When the sun went down, drunken soldiers pillaged and raped in Goma, killing at least nine people in their homes, according to U.N. Radio Okapi.

“We want peace”

“We want peace for people in the region,” rebel leader Laurent Nkunda told The Associated Press by telephone after halting his advance on Goma and calling a unilateral cease-fire.

Nkunda also wanted to discuss his objections to a $9 billion deal that gives China access to vast mineral riches in exchange for a railway and highway.

He also wants the urgent disarmament of a Rwandan Hutu militia that he says works with the government and preys on his minority Tutsi people.

“It’s not acceptable for government soldiers to be fighting alongside genociders,” Nkunda said. “We want peace for people in the region.”

Nkunda launched a low-level rebellion three years ago, claiming Congo’s transition to democracy had excluded the Tutsi.

Despite agreeing in January to a U.N.-brokered cease-fire, he resumed fighting in August.

He alleges the Congolese government has not protected ethnic Tutsis from the Rwandan Hutu militia that escaped to Congo after helping slaughter half a million Rwandan Tutsis in 1994’s genocide.

Congo has charged Nkunda himself with involvement in war crimes, and Human Rights Watch says it has documented summary executions, torture, and rape committed by soldiers under Nkunda’s command in 2002 and 2004.

Rights groups have also criticized government forces for atrocities and widespread looting in Congo.

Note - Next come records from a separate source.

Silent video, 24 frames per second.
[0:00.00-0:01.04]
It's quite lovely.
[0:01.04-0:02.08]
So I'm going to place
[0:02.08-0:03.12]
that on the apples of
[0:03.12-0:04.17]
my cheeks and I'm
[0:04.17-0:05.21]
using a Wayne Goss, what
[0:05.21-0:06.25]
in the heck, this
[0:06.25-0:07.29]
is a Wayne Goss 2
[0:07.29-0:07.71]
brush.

The United Nations has only 6,000 of its 17,000-strong Congo peacekeepers in the east because of unrest in other provinces.

It says the force is badly overstretched and urgently needs reinforcement, but European nations were sharply divided Thursday over whether to send troops to Congo.

U.S. envoy arrives

The top U.S. envoy for Africa, Jendayi Frazer, arrived in Kinshasa to help find a political solution for Congo. She planned to meet with Kabila, and possibly later travel to Rwanda to meet with President Paul Kagame.

The situation in Goma was calm Thursday. Government soldiers in trucks and U.N. peacekeepers in armored cars patrolled the city.

Almost all shops were shuttered and schools stayed closed, but people thronged the streets, discussing the crisis and buying vegetables by the road.

All sides are believed to fund fighters by illegally mining minerals — meaning they have no financial interest in stopping the fighting.

Demands for minerals have fueled Congo’s conflicts for years.